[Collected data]
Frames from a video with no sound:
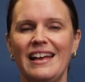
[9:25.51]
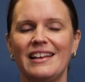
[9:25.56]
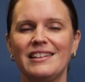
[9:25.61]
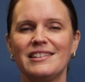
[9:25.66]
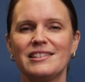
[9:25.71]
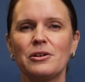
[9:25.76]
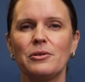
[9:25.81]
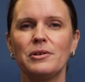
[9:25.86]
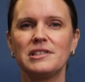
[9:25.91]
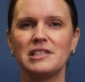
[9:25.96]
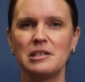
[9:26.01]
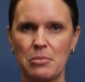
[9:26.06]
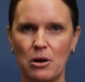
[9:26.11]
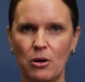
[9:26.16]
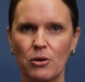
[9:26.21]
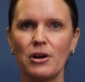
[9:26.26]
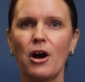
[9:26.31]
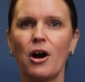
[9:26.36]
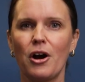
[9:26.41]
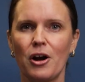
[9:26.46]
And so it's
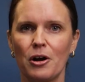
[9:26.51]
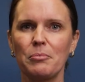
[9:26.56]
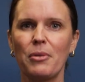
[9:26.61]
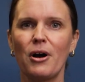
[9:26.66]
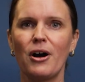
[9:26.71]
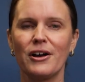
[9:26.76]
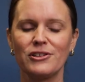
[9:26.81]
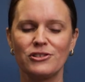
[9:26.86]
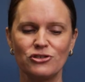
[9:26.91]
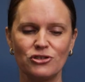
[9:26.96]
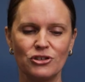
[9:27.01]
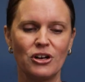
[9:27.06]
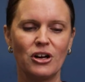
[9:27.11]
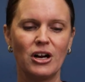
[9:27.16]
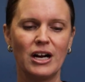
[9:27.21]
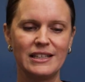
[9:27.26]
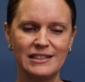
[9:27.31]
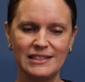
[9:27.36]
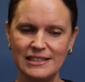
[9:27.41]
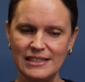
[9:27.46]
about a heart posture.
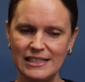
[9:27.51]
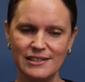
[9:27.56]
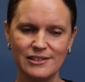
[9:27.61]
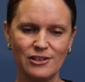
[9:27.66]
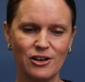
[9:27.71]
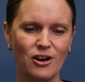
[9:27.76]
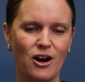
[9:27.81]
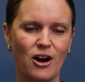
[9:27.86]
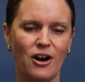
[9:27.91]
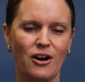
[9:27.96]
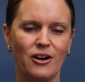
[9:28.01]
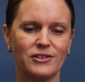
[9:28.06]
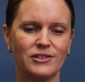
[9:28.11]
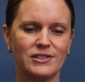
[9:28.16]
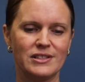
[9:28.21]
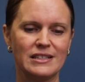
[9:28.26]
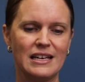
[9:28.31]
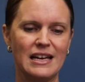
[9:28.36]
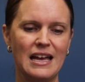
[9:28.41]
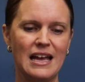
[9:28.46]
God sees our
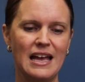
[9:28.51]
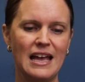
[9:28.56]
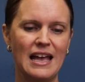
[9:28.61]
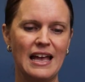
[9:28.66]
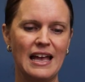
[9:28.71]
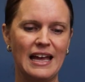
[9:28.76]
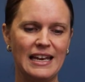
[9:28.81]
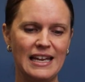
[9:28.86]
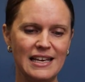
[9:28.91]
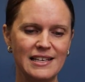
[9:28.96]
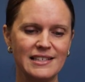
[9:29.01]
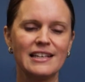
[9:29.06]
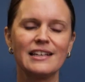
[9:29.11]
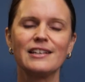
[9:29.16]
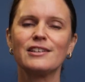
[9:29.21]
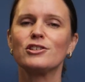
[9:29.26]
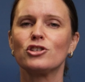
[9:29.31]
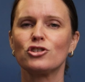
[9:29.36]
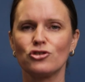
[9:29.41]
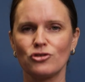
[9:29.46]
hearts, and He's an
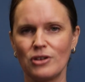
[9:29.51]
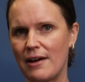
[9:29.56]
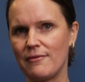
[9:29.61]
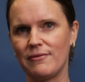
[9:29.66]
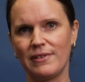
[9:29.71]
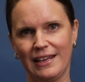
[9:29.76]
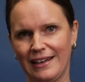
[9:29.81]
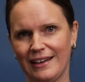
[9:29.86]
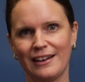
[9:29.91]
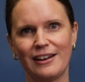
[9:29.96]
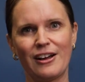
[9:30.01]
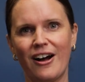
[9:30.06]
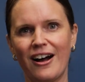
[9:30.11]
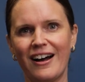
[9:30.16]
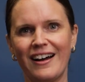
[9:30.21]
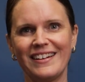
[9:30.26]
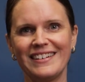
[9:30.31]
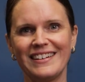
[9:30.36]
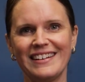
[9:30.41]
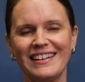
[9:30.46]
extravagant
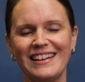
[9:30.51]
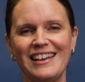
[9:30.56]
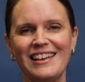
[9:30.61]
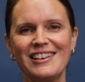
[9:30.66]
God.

> **Task requirements**: Quote the entries in full. Any image among them is to be omitted from the copy.

> **Your solution**:
Frames from a video with no sound:
[9:25.51]
[9:25.56]
[9:25.61]
[9:25.66]
[9:25.71]
[9:25.76]
[9:25.81]
[9:25.86]
[9:25.91]
[9:25.96]
[9:26.01]
[9:26.06]
[9:26.11]
[9:26.16]
[9:26.21]
[9:26.26]
[9:26.31]
[9:26.36]
[9:26.41]
[9:26.46]
And so it's
[9:26.51]
[9:26.56]
[9:26.61]
[9:26.66]
[9:26.71]
[9:26.76]
[9:26.81]
[9:26.86]
[9:26.91]
[9:26.96]
[9:27.01]
[9:27.06]
[9:27.11]
[9:27.16]
[9:27.21]
[9:27.26]
[9:27.31]
[9:27.36]
[9:27.41]
[9:27.46]
about a heart posture.
[9:27.51]
[9:27.56]
[9:27.61]
[9:27.66]
[9:27.71]
[9:27.76]
[9:27.81]
[9:27.86]
[9:27.91]
[9:27.96]
[9:28.01]
[9:28.06]
[9:28.11]
[9:28.16]
[9:28.21]
[9:28.26]
[9:28.31]
[9:28.36]
[9:28.41]
[9:28.46]
God sees our
[9:28.51]
[9:28.56]
[9:28.61]
[9:28.66]
[9:28.71]
[9:28.76]
[9:28.81]
[9:28.86]
[9:28.91]
[9:28.96]
[9:29.01]
[9:29.06]
[9:29.11]
[9:29.16]
[9:29.21]
[9:29.26]
[9:29.31]
[9:29.36]
[9:29.41]
[9:29.46]
hearts, and He's an
[9:29.51]
[9:29.56]
[9:29.61]
[9:29.66]
[9:29.71]
[9:29.76]
[9:29.81]
[9:29.86]
[9:29.91]
[9:29.96]
[9:30.01]
[9:30.06]
[9:30.11]
[9:30.16]
[9:30.21]
[9:30.26]
[9:30.31]
[9:30.36]
[9:30.41]
[9:30.46]
extravagant
[9:30.51]
[9:30.56]
[9:30.61]
[9:30.66]
God.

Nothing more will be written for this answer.